ENTRIES PROVIDED -
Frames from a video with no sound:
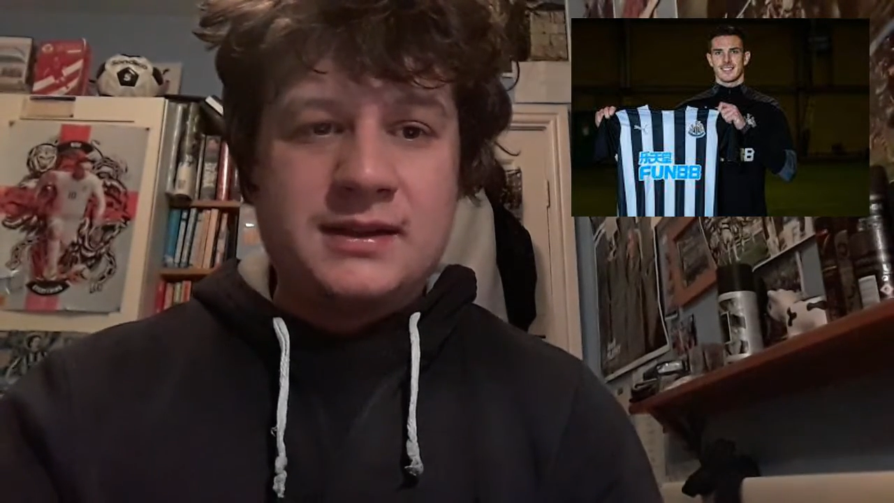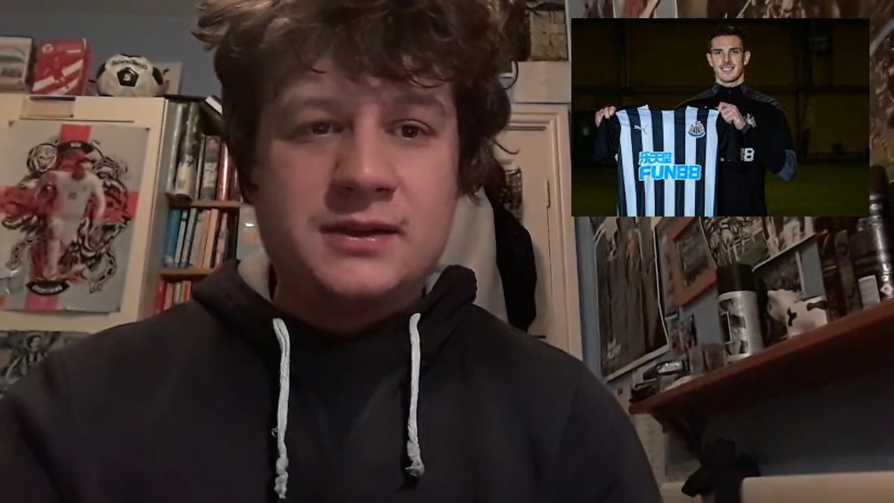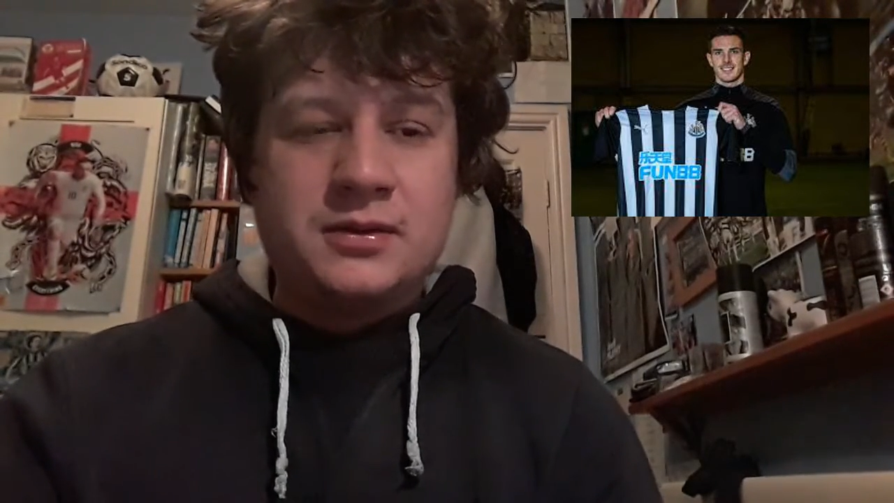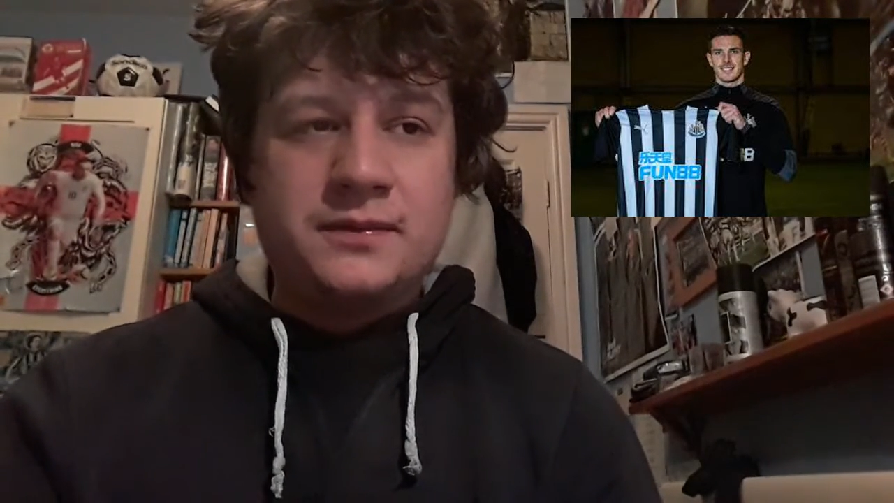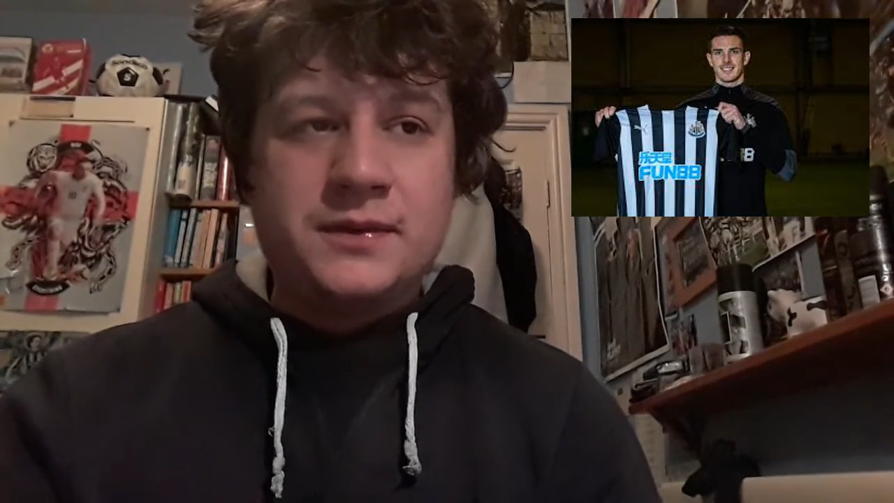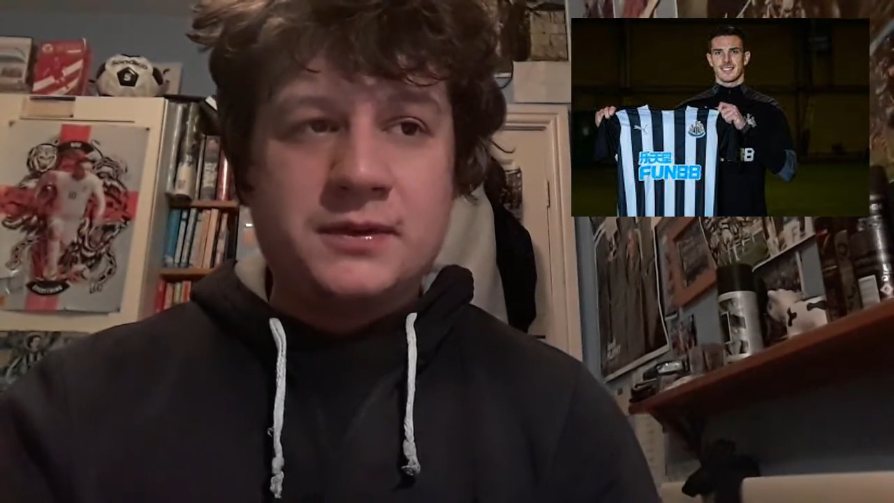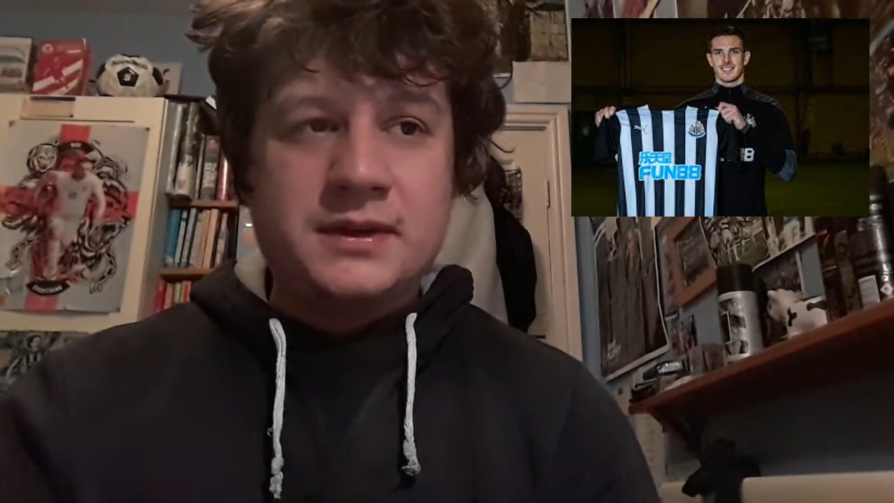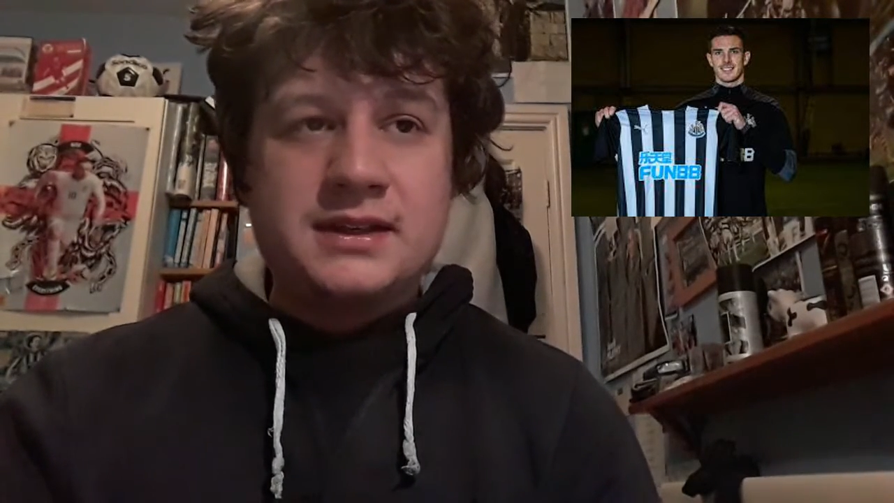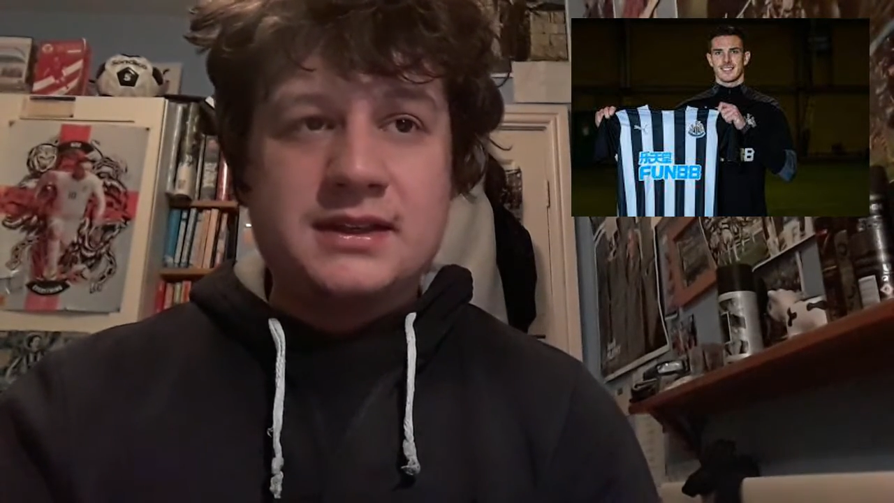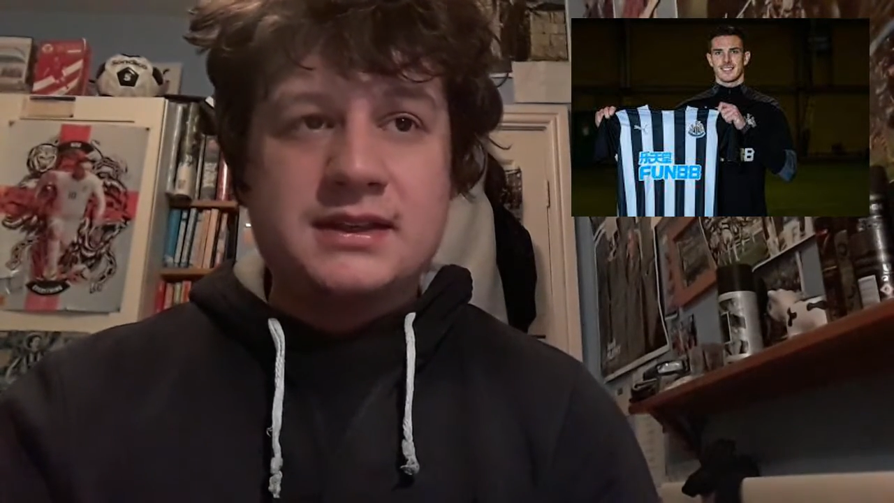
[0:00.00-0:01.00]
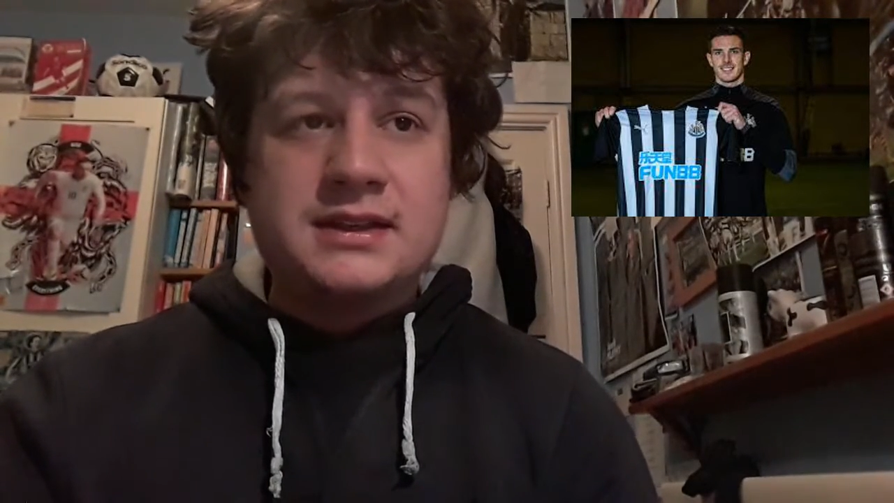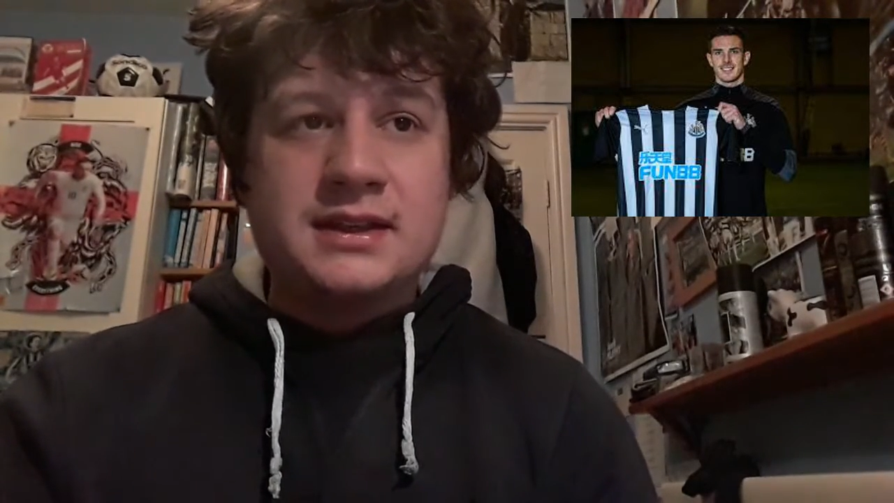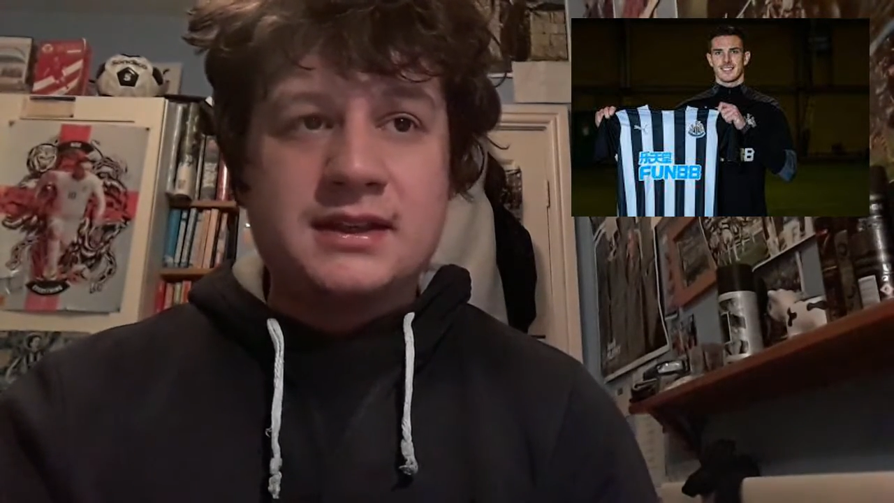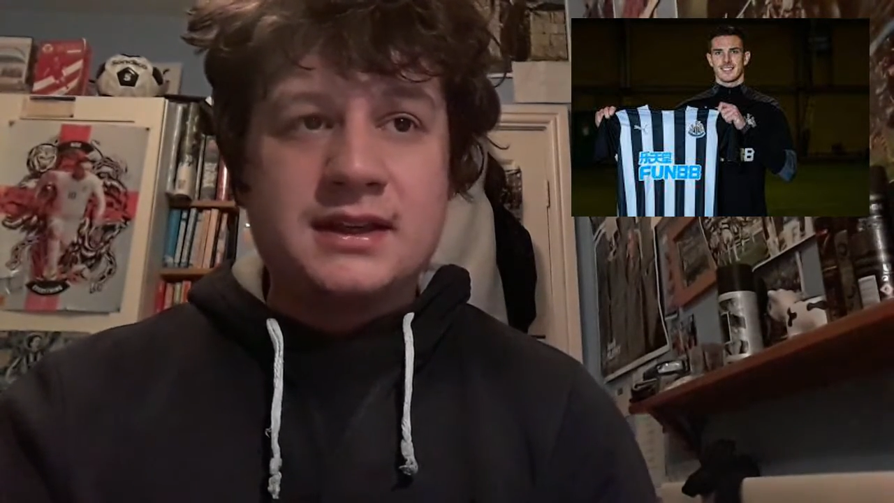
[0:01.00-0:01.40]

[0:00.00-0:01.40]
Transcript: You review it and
...
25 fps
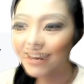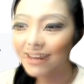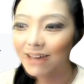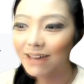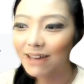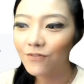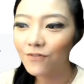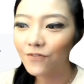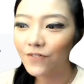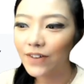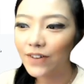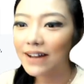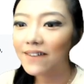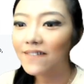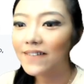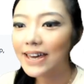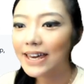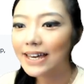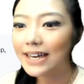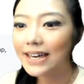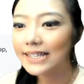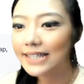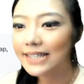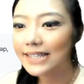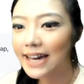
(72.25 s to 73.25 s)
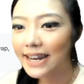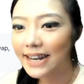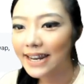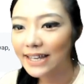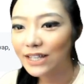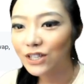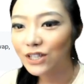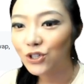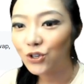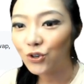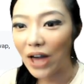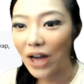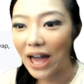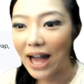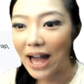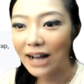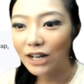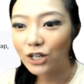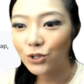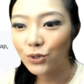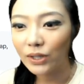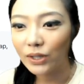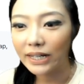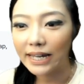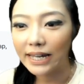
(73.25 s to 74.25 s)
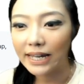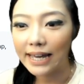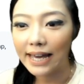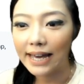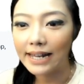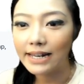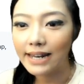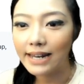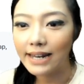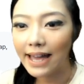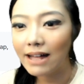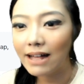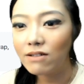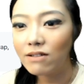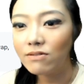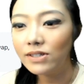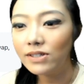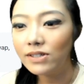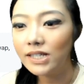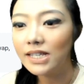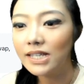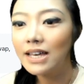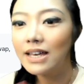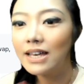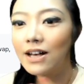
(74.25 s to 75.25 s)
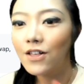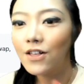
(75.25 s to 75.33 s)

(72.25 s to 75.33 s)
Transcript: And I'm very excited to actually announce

DIRECTIONS FOR THIS TASK -
Using the listing above, restate exactly the range between the lines holding "Frames from a" and "Transcript: You review it and", inclusive, with pictures left out.

ANSWER BOX -
Frames from a video with no sound:
[0:00.00-0:01.00]
[0:01.00-0:01.40]

[0:00.00-0:01.40]
Transcript: You review it and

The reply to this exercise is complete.